▸ **TO DO**: Could you please repeat the entries below word for word, with the images left out?

▸ **RECORDS PROVIDED**:
|---|

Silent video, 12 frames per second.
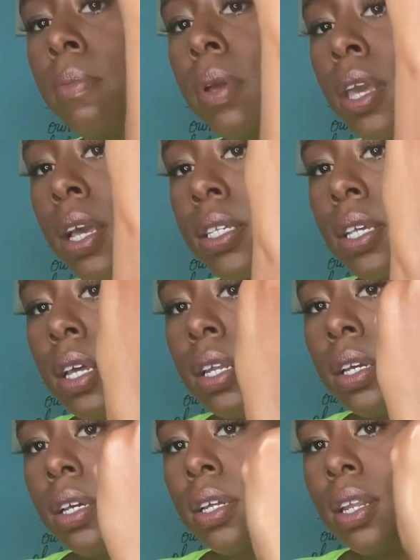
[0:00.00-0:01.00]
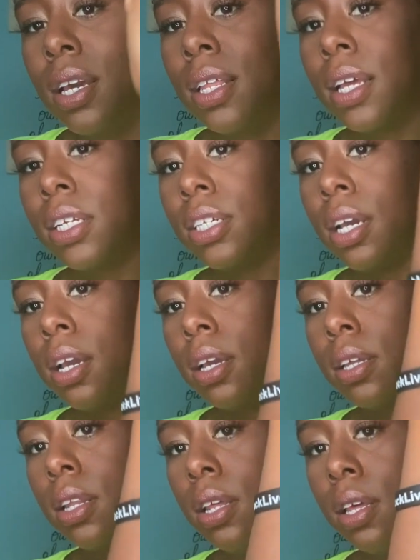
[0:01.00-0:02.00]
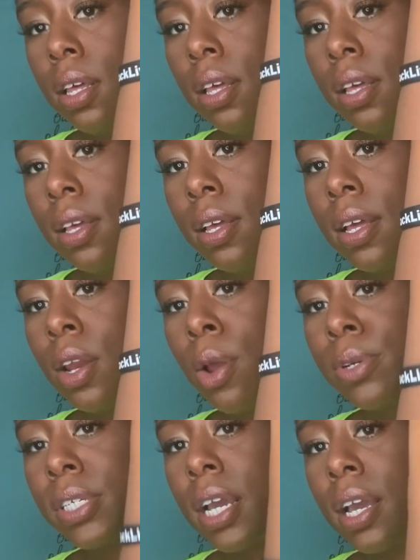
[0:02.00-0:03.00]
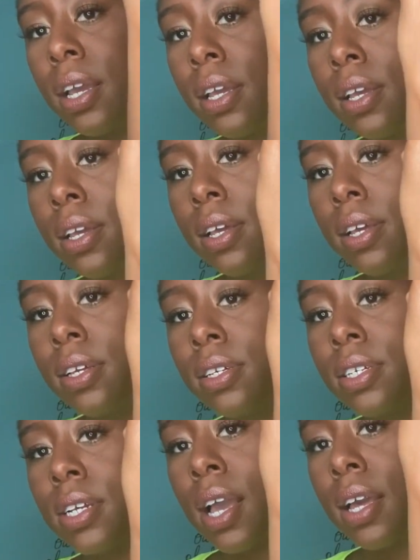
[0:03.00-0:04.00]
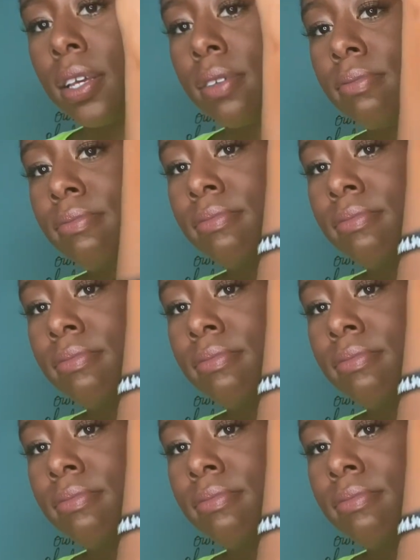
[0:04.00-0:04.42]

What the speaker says: But yes, honey, look at that shine. Look, no shine, shining.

|---|

▸ **SOLUTION TO THIS PROBLEM**:
Silent video, 12 frames per second.
[0:00.00-0:01.00]
[0:01.00-0:02.00]
[0:02.00-0:03.00]
[0:03.00-0:04.00]
[0:04.00-0:04.42]

What the speaker says: But yes, honey, look at that shine. Look, no shine, shining.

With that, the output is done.